At the same time, an informal IIASA Working Group was initiated to deal with problems of the statistical analysis of economic data in the context of structural change: What tools do we have to identify nonconstancy of model parameters? What type of models are particularly applicable to nonconstant structure? How is forecasting affected by the presence of nonconstant structure? What problems should be anticipated in applying these tools and models? Some 50 experts, mainly statisticians or econometricians from about 15 countries, came together in Lodz, Poland (May 1985); Berlin, GDR (June 1986); and Sulejov, Poland (September 1986) to present and discuss their findings. This volume contains a selected set of those conference contributions as well as several specially invited chapters.
After a euphoric period in the 1960s, model builders in economics became aware of a need of model diagnostics and, in particular, for methods to detect - and cope with - structural changes. Statisticians' interest grew slowly after a few early contributions, especially R.E. Quandt's (1958) paper on switching regression. Related problems were discussed and adaptable methods were developed in areas such as probability theory (the change point problem), continuous sampling inspection (the CUSUM technique), or engineering (recursive estimation, filtering). Hackl and Westlund's (1985) bibliography, Statistical Analysis of Structural Change, contains some 300 titles; in a revised version to be published in 1989, the number of entries has increased by about 100 papers.
Nevertheless, in practical model building exercises, the methods recommended by statisticians seem not to be extensively used. Reasons for this might be the scarcity of corresponding computer programs and also the lack of a systematic survey. Broemeling and Tsurumi's (1986) book is the most comprehensive volume on the subject, in spite of the fact that it is based on a Bayesian paradigm.

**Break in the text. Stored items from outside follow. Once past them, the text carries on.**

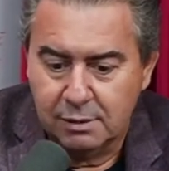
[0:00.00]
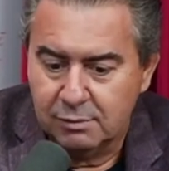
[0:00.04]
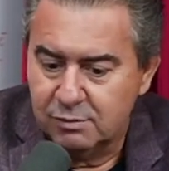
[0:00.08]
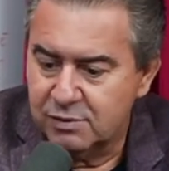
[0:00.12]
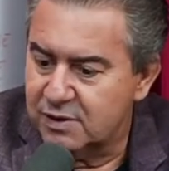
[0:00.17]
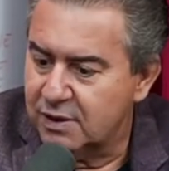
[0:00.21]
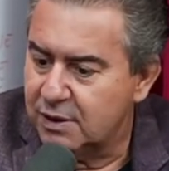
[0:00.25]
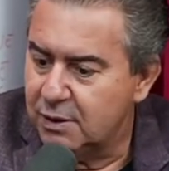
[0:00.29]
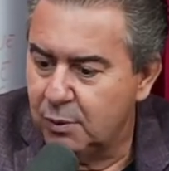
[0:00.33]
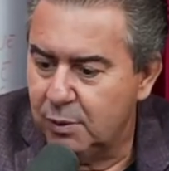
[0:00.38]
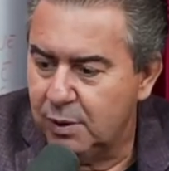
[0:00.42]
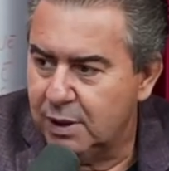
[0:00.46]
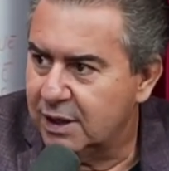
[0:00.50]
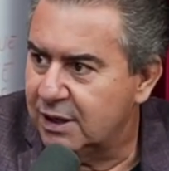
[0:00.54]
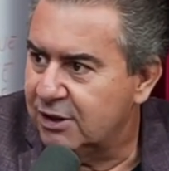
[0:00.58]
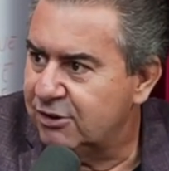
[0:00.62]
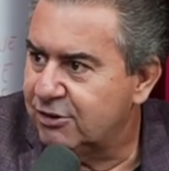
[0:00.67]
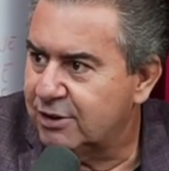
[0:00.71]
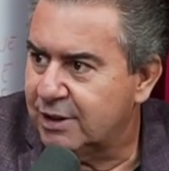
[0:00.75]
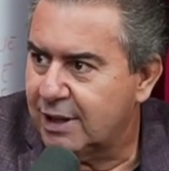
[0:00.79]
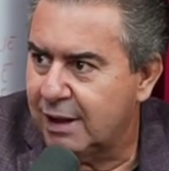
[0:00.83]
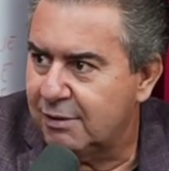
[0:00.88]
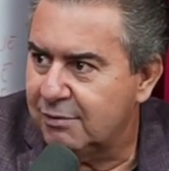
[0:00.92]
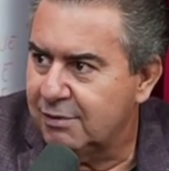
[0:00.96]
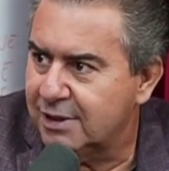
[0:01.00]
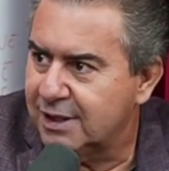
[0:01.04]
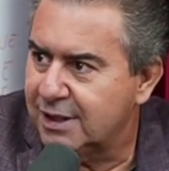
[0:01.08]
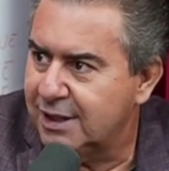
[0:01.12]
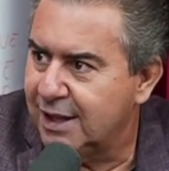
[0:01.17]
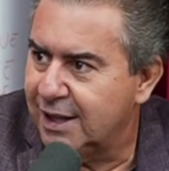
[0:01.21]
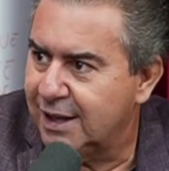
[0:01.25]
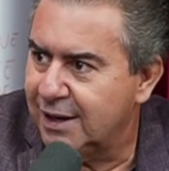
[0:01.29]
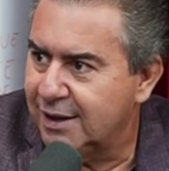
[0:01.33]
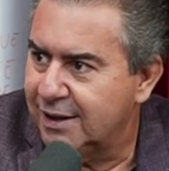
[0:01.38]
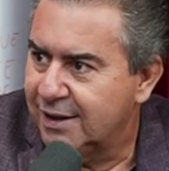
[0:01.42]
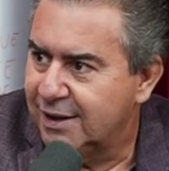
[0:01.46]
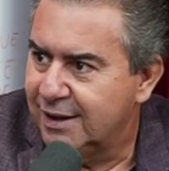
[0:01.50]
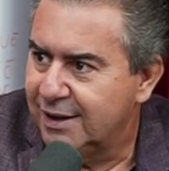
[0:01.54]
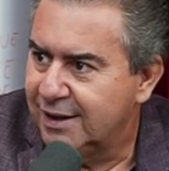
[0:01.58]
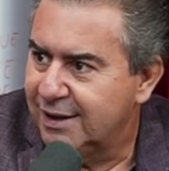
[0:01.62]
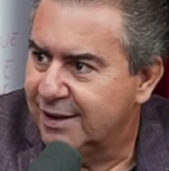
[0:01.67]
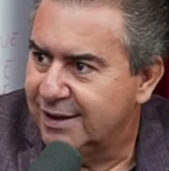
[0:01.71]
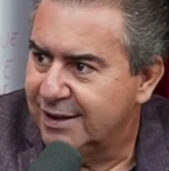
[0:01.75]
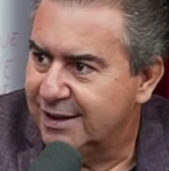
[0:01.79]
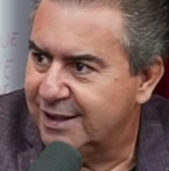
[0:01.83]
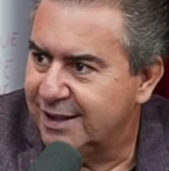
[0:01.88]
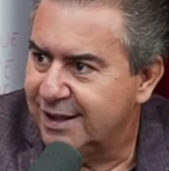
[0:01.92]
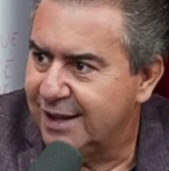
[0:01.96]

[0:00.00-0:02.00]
você não acreditava que era hum.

The same basis underlies a 1982 supplement of the Journal of Econometrics, edited by Broemeling, which also covers a broad area of the subject. Specialized books have been published on multiphase regression
vi Statistical Analysis and Forecasting of Economic Structural Change
(Schulze, 1986), spline function-based models (Poirier, 1976), and the analysis of residuals (Hackl, 1980). Several volumes contain special sections on model building, such as those by Broemeling (1985) and by Kramer and Sonnberger (1986). Accessible bibliographies have been compiled by Shaban (1980) and by Johnson (1977, 1980).
The present volume contains an introduction and three sections:
I. Introduction
The introductory chapter, "What can statistics contribute to the analysis of economic structural change?" by G.J. Anderson and G.E. Mizon, discusses not only the role of statistics in the detection and assimilation of structural changes, but also the relevance of respective methods in the evaluation of econometric models. Trends in the development of these methods are indicated, and the contributions to the present volume are put into a broader context of empirical economics to help to bridge the gap between economists and statisticians.

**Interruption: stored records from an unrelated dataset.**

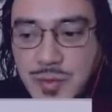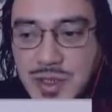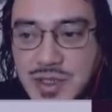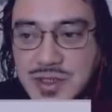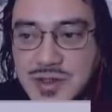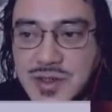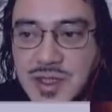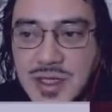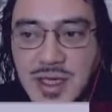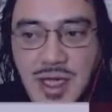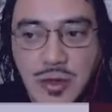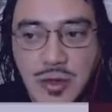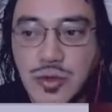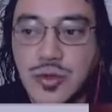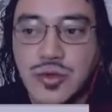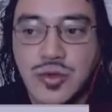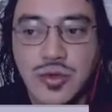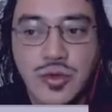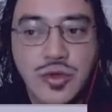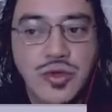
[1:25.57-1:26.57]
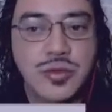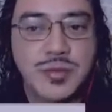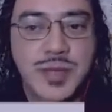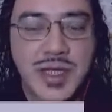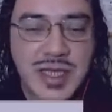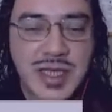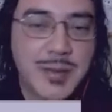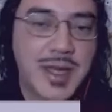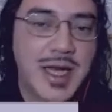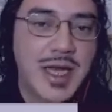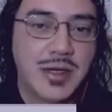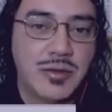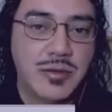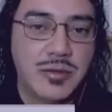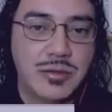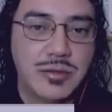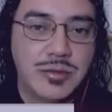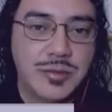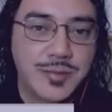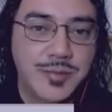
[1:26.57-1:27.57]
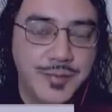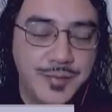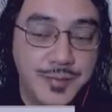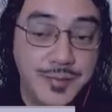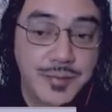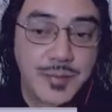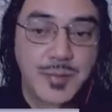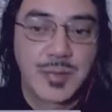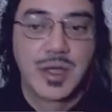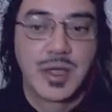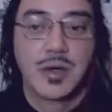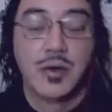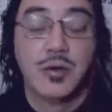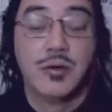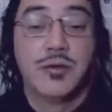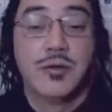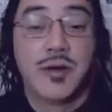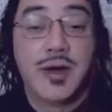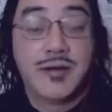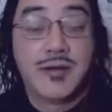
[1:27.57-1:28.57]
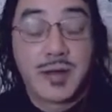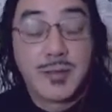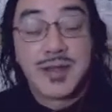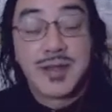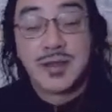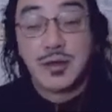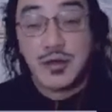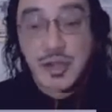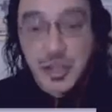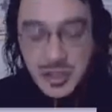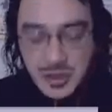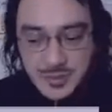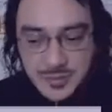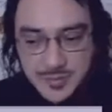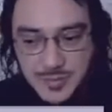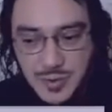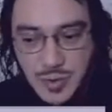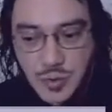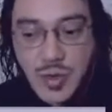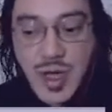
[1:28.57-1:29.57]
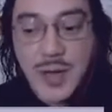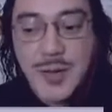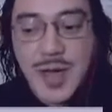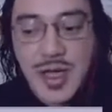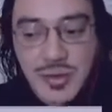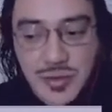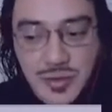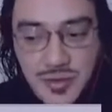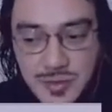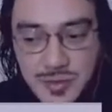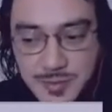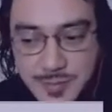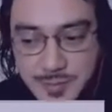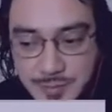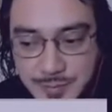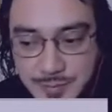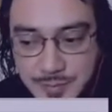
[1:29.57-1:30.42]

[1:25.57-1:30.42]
com Ele largou tudo para trabalhar com com a farmacêutica, com remédios.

II. Identification of Structural Change
The chapters combined under this heading are concerned with the detection of parameter nonconstancy. The procedures discussed range from classical methods, such as the CUSUM test, to new concepts, particularly those based on nonparametric statistics. Several chapters assess the conditions under which these methods can be applied and their robustness under such conditions.
In "Testing for structural change in simultaneous equation models", A.C. Harvey and G.D.A. Phillips develop exact tests to detect changes in the coefficients of structural equations based upon k-class estimation. B. Schips and Y. Abrahamsen demonstrate in a Monte Corlo case study ("Specification and stability tests versus jackknifing: Some illustrative examples") the superiority of jackknifing-type criteria over classical inference statistics, given nonconstancy of linear model parameters. W. Kramer shows in Chapter 4, "The robustness of the Chow test to autocorrelation among disturbances", that independence of the error terms is crucial for deviations between true and nominal significance level.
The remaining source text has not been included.